Yesterdays FOMC meeting gave many what they were looking for.
The fed chose to use proceeds from investments in mortgage securities to prop up the economic recovery and buy long term government debt.
The move was not the traditional form of QE that many had expected and is instead being branded as QE-lite.
Initially US share trading markets tumbled on the news but managed to rally wiping out much of the losses.
European markets will have their chance to react to the Fed’s decision this morning but will also have its own data to get stuck into.
UK unemployment numbers will be the major focus for UK investors this morning. Traders will want to see the data showing further signs of recovery in the UK, especially ahead of the inflation report due out a little later.
Standard Life resumes the results season for insurers after a two-day lull at the start of the week.

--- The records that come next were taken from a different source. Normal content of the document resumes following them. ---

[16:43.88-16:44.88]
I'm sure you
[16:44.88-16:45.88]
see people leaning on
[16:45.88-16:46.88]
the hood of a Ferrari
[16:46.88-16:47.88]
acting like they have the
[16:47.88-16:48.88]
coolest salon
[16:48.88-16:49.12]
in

Panmure Gordon is forecasting interim operating profit on a European Embedded Value (EEV) basis of £293m, down 16% year on year.

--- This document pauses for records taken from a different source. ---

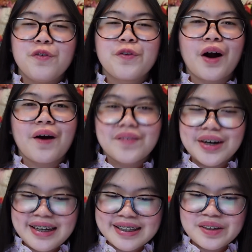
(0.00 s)
for
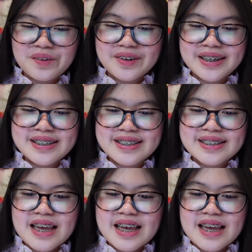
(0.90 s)
our little ones.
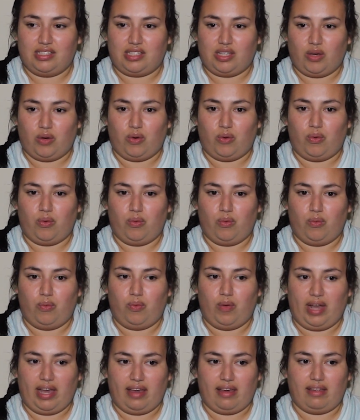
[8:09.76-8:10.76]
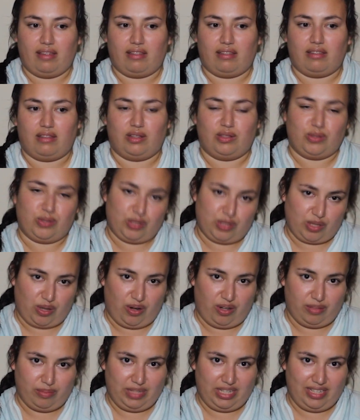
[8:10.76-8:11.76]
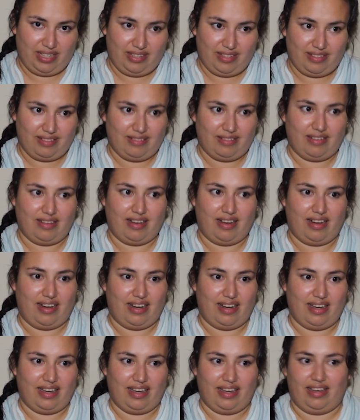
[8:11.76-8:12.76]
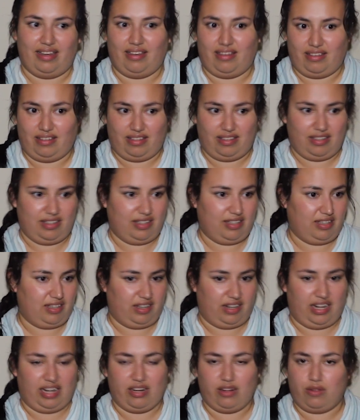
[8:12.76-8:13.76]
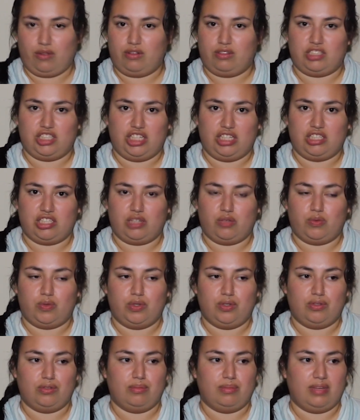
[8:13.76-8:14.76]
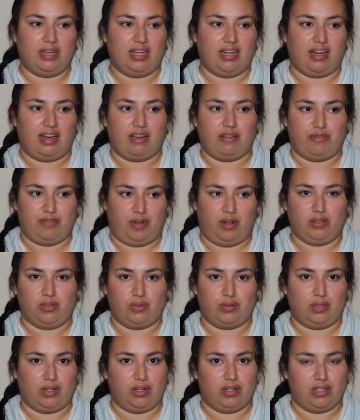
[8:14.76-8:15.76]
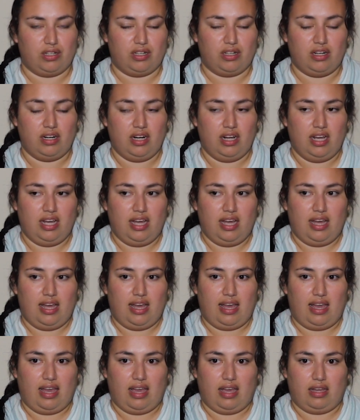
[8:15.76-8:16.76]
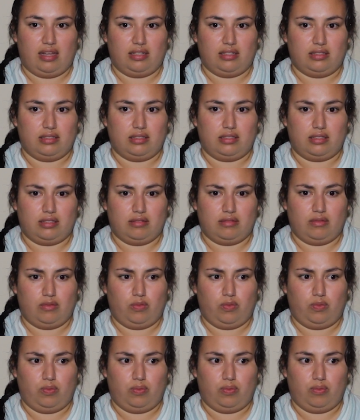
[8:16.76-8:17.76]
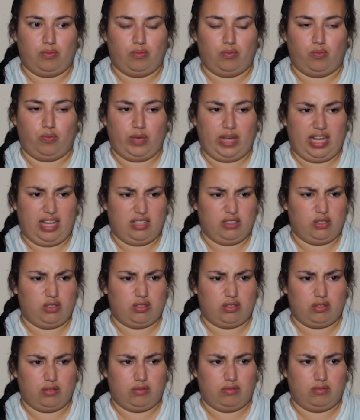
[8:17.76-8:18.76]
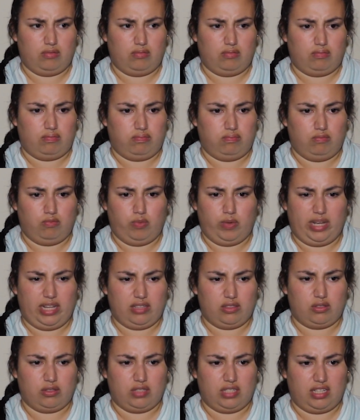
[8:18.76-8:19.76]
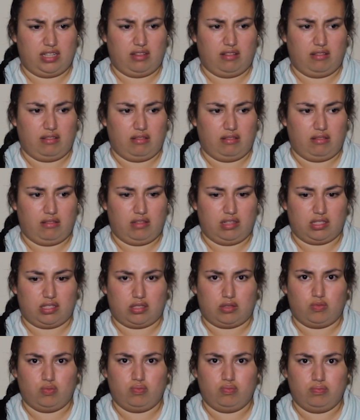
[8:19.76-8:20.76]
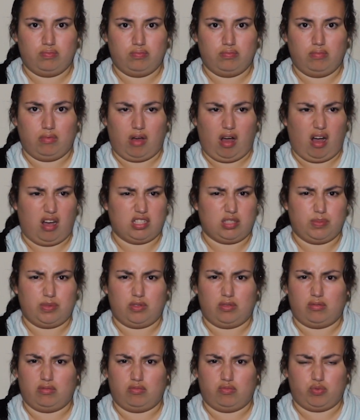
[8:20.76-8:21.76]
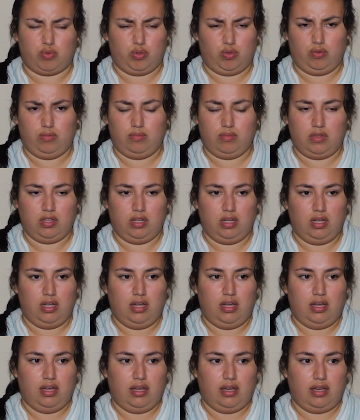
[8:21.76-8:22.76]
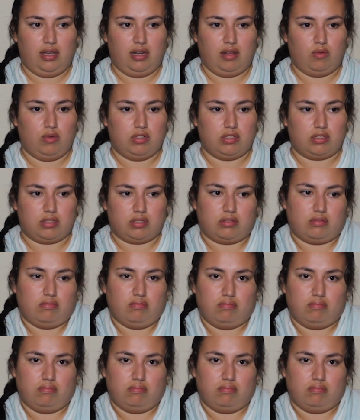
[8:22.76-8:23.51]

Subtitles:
So when the nurse called me, I got out of the changing room, and I followed her, and we entered in this hospital room, and it was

As with TUI, Thomas Cook suffered as a result of the ash cloud from the eruption of Icelandic volcano and in June its attempts to lure people to far-flung hot spots will have been battling the rival appeal of the FIFA World Cup.

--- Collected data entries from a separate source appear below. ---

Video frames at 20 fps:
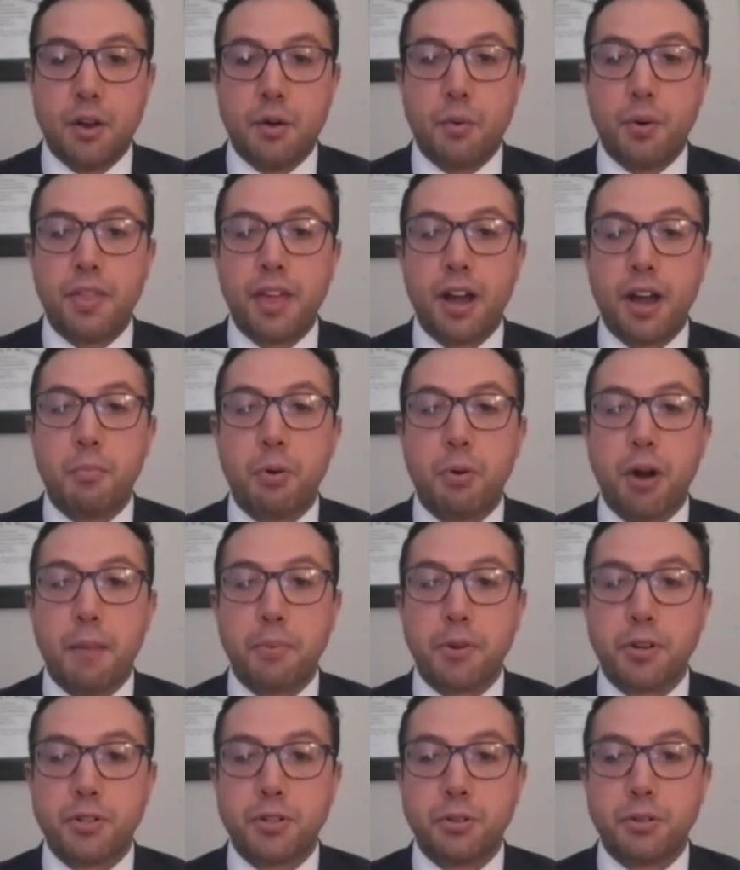Without
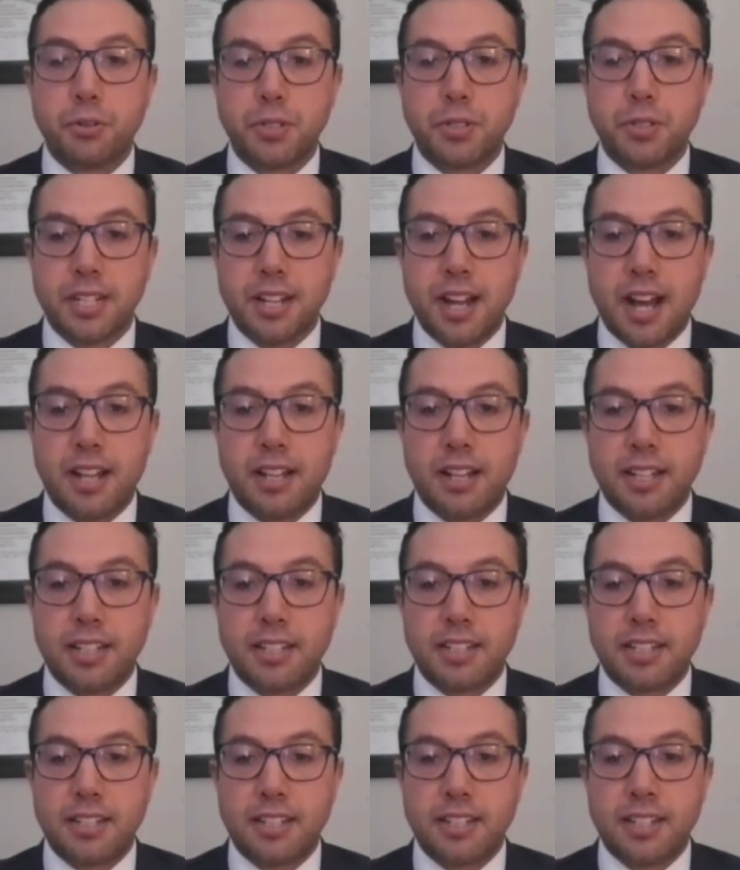proper tools and
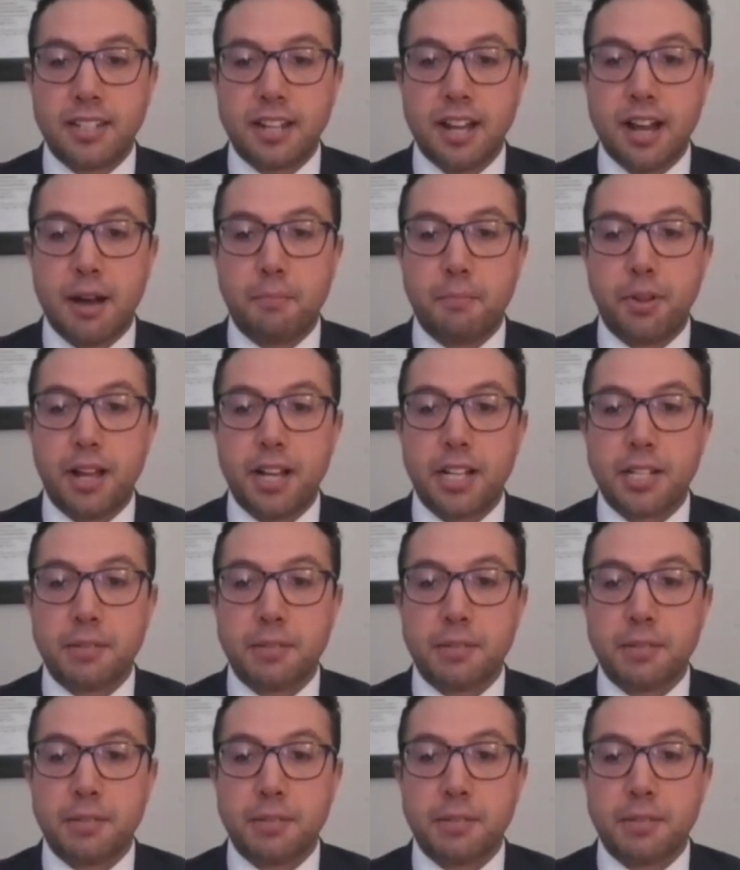knowledge, this complex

Despite that, JP Morgan Cazenove was expressing cautious optimism last week about the medium term outlook for the package tour operators. However, that was before Tuesday’s profits guidance downgrade from TUI and news that TUI’s UK bookings fell by 2% over the past 12 weeks with the Netherlands also down by 3%.
Share Trading Markets
In the UK spreads markets, ahead of the open we expect to see the FTSE down 6 points at 5,370, the DAX up 31 points at 6,317, and the CAC up by 26 points at 3,757.